Directions: Copy exactly and only the lines running from the one that contains "[0:06.00-0:07.00]" to the final line of the data below, without the pictures.

Materials provided:
=== Section Start ===

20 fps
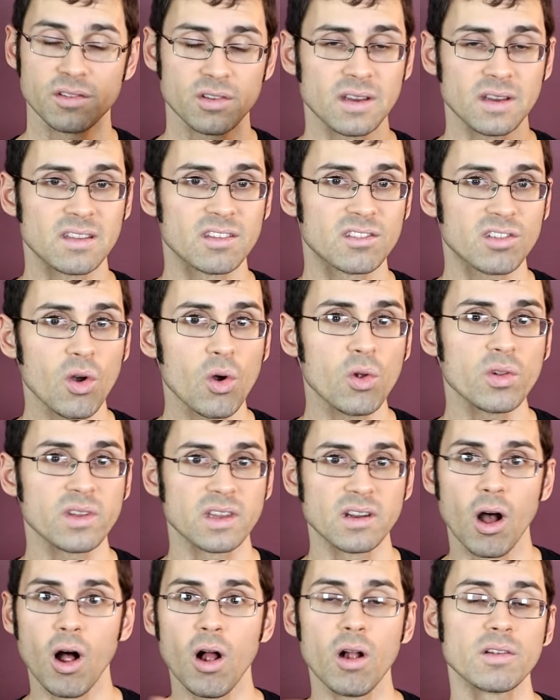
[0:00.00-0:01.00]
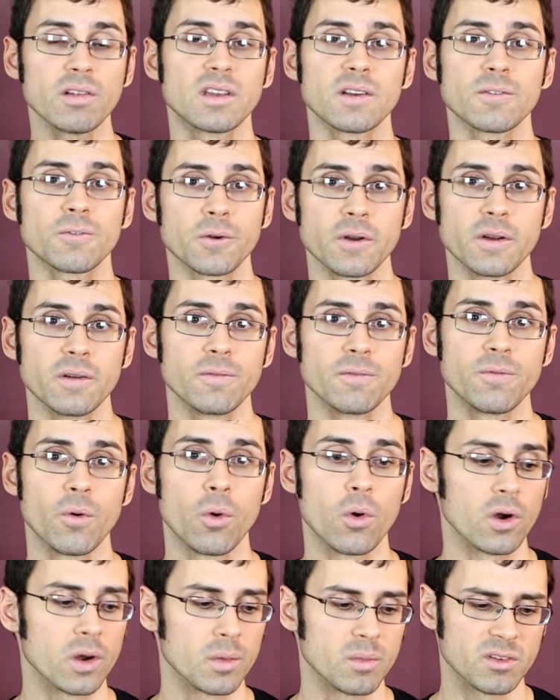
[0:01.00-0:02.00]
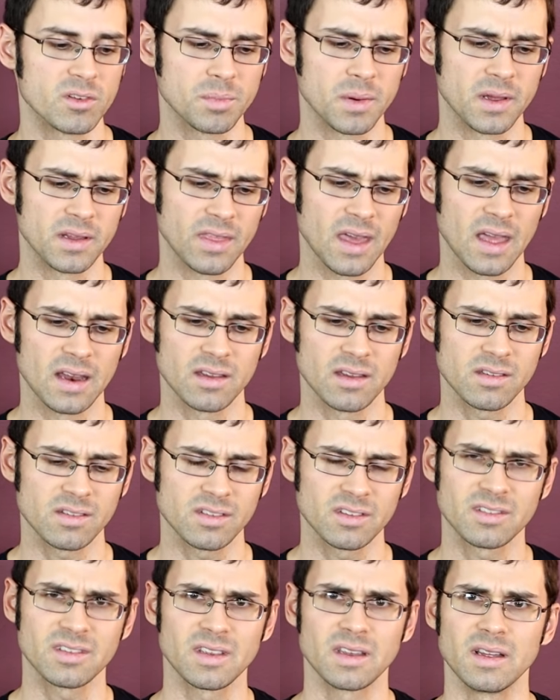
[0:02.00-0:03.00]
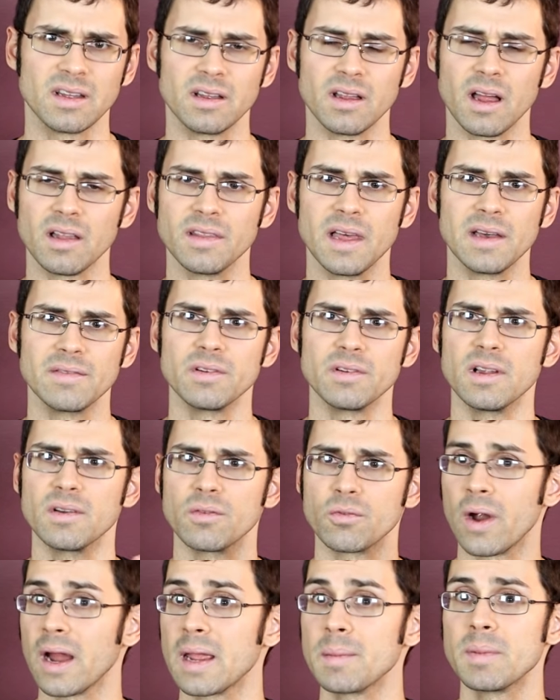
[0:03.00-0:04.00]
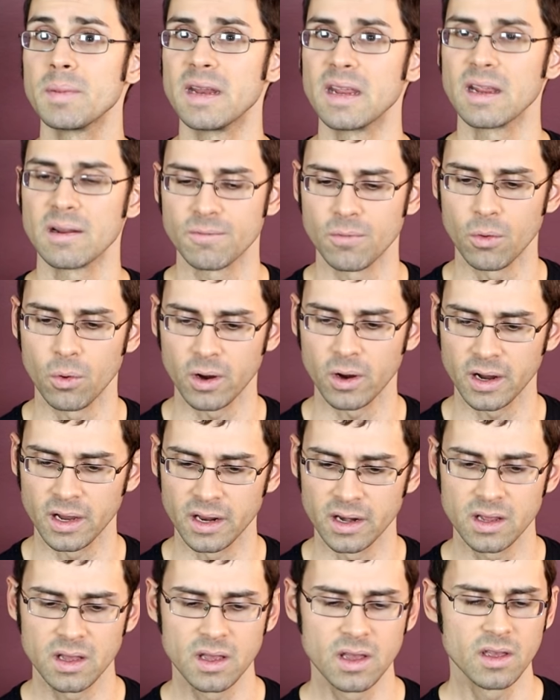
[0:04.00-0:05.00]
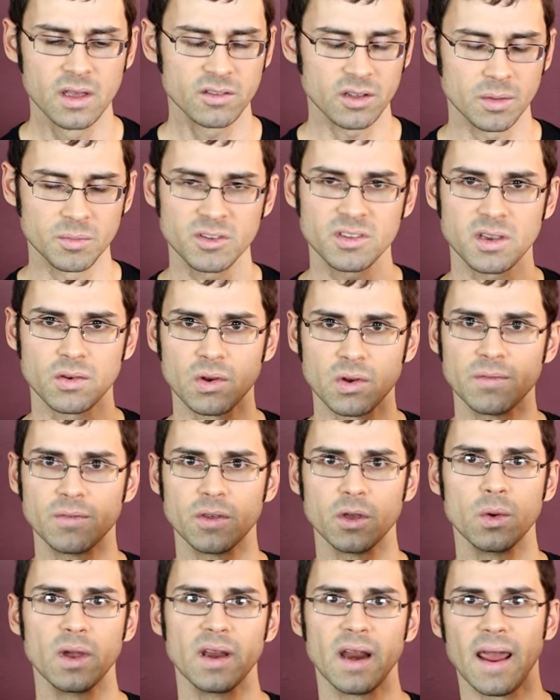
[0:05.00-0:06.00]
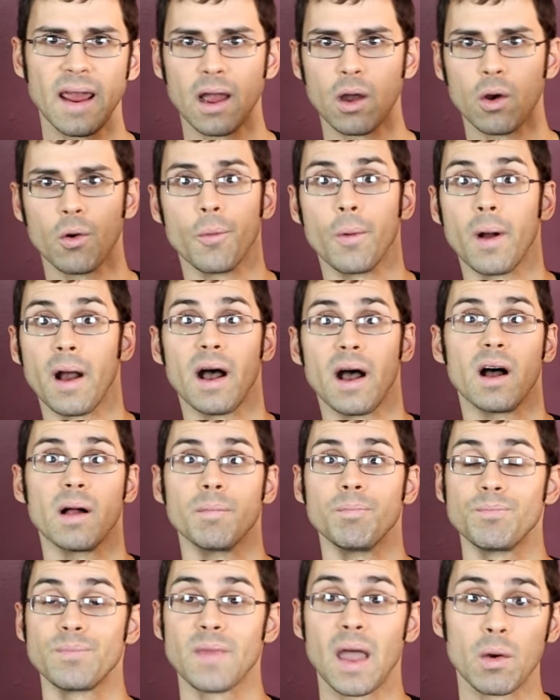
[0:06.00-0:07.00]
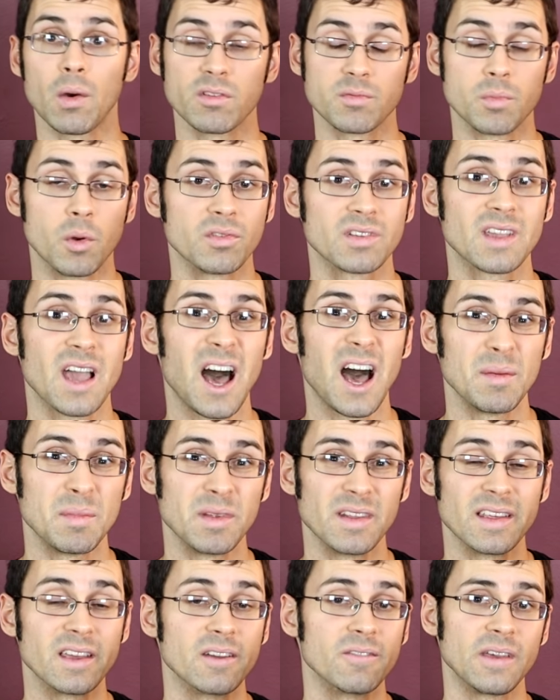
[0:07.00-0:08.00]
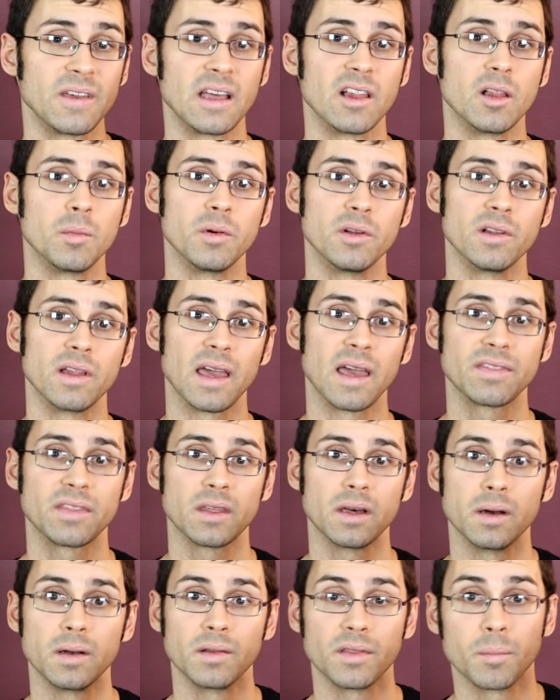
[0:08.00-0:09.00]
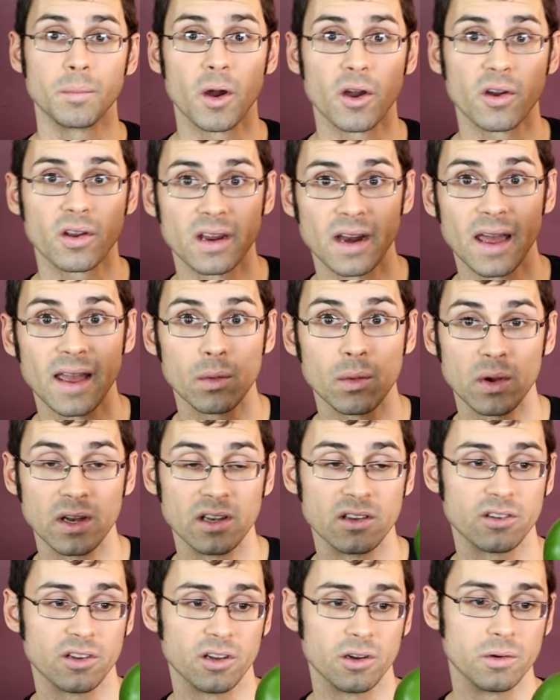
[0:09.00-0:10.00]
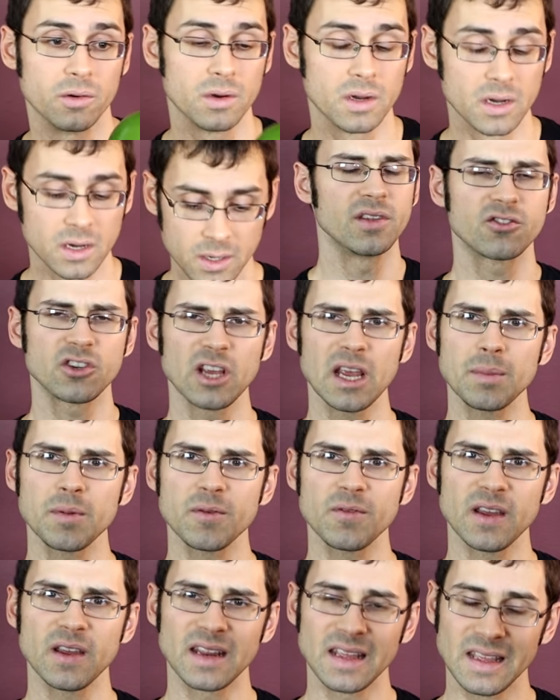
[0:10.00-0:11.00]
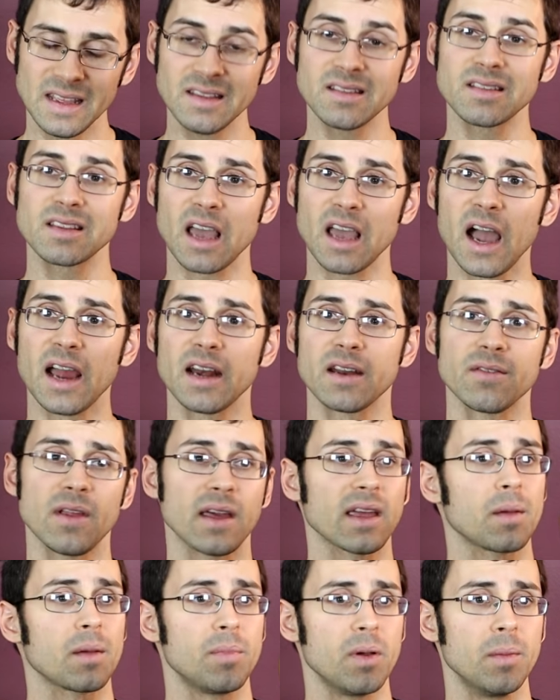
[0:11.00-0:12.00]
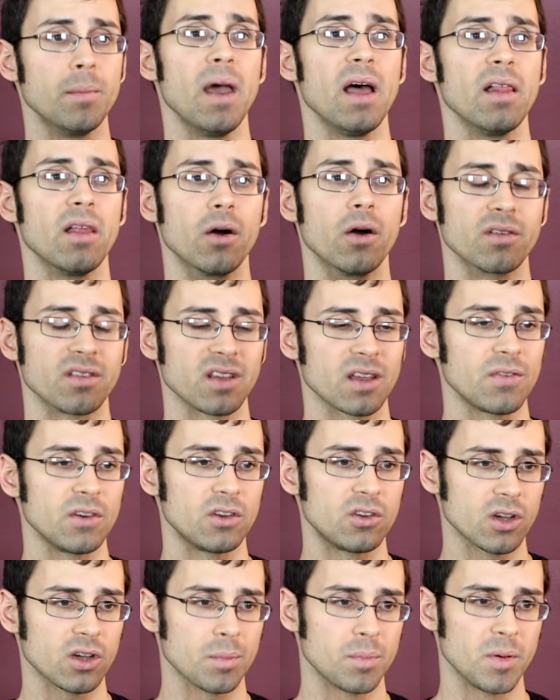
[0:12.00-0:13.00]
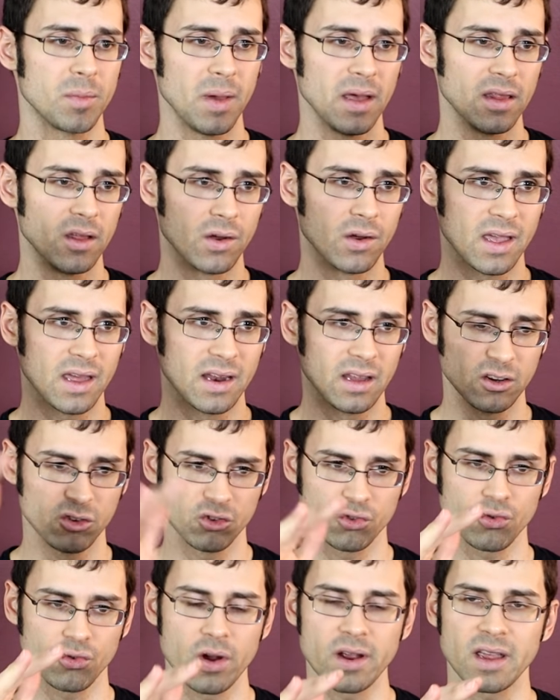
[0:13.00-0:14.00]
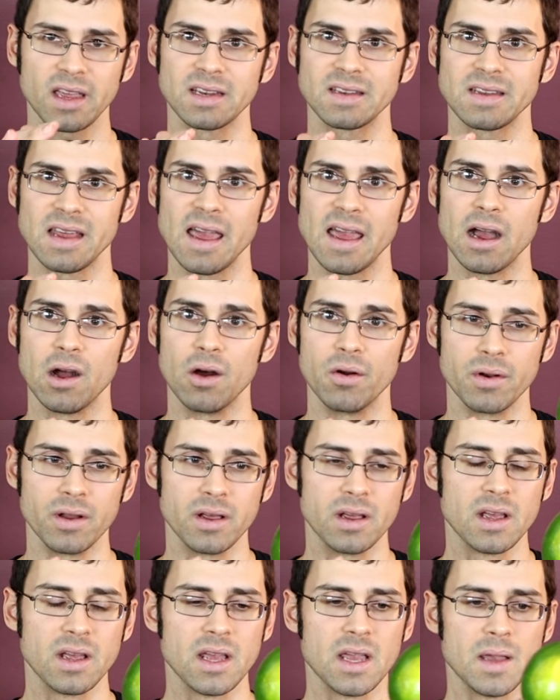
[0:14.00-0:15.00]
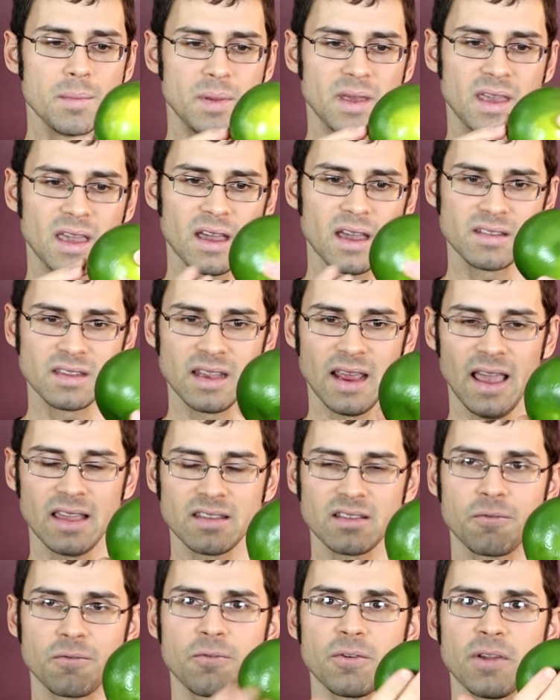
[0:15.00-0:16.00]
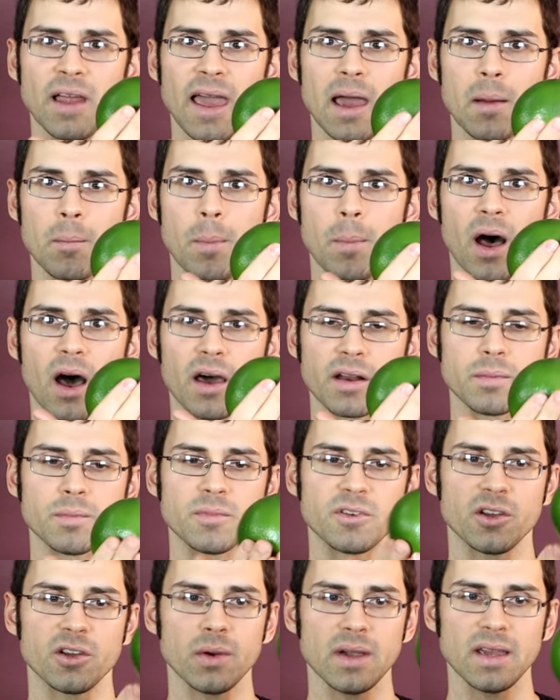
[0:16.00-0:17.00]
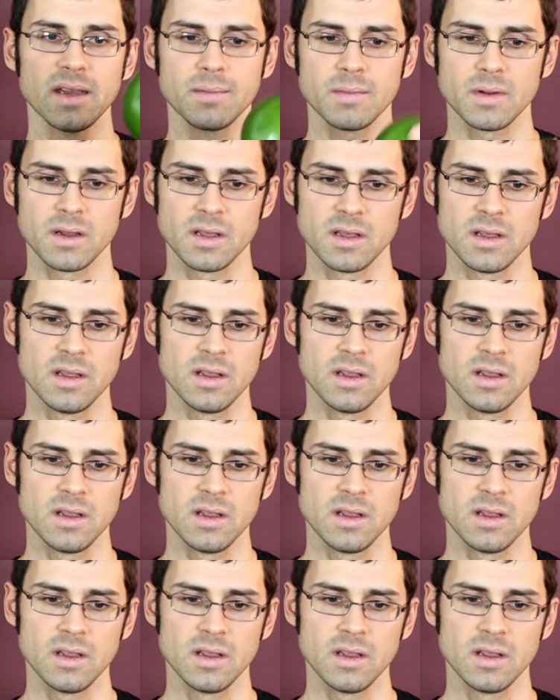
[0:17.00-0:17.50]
So it's sold in all different forms, but that's just a level of ripening for it. So I'm just going to review it how it's most commonly available at the market I went to. The shape of it is kind of like a pomelo. It's like if you took a pomelo and kind of like shrunk it down, because it has a flat bottom to it.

=== Section End ===

Reply to the exercise:
[0:06.00-0:07.00]
[0:07.00-0:08.00]
[0:08.00-0:09.00]
[0:09.00-0:10.00]
[0:10.00-0:11.00]
[0:11.00-0:12.00]
[0:12.00-0:13.00]
[0:13.00-0:14.00]
[0:14.00-0:15.00]
[0:15.00-0:16.00]
[0:16.00-0:17.00]
[0:17.00-0:17.50]
So it's sold in all different forms, but that's just a level of ripening for it. So I'm just going to review it how it's most commonly available at the market I went to. The shape of it is kind of like a pomelo. It's like if you took a pomelo and kind of like shrunk it down, because it has a flat bottom to it.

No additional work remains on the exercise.